## [TASK BRIEF]
Please reproduce the entries below exactly from the line with "[0:01.00-0:02.00]" through their last line, leaving out any pictures.

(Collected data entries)
/---
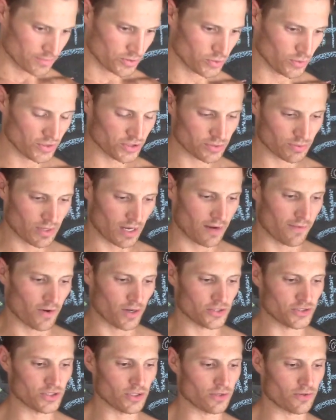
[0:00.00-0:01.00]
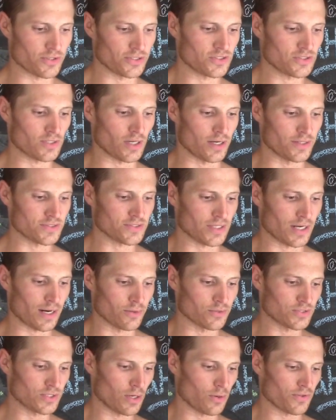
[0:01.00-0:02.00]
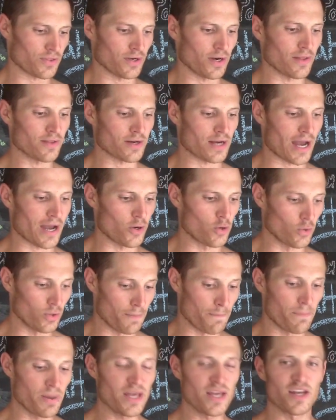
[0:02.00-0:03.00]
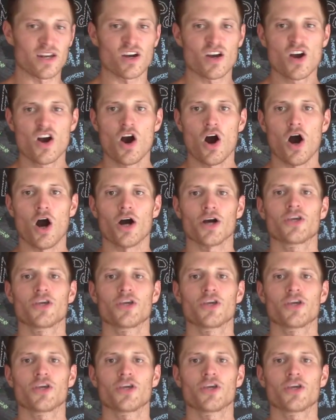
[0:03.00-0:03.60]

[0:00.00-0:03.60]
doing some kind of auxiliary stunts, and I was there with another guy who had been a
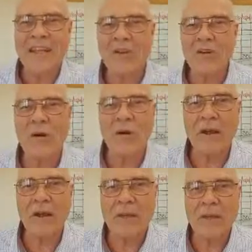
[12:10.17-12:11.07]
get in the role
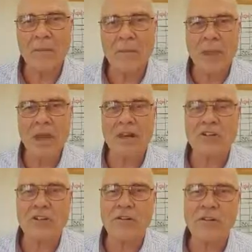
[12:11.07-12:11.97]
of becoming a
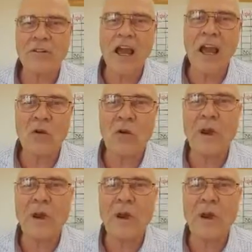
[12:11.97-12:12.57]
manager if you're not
\---
## [WRITTEN ANSWER]
[0:01.00-0:02.00]
[0:02.00-0:03.00]
[0:03.00-0:03.60]

[0:00.00-0:03.60]
doing some kind of auxiliary stunts, and I was there with another guy who had been a
[12:10.17-12:11.07]
get in the role
[12:11.07-12:11.97]
of becoming a
[12:11.97-12:12.57]
manager if you're not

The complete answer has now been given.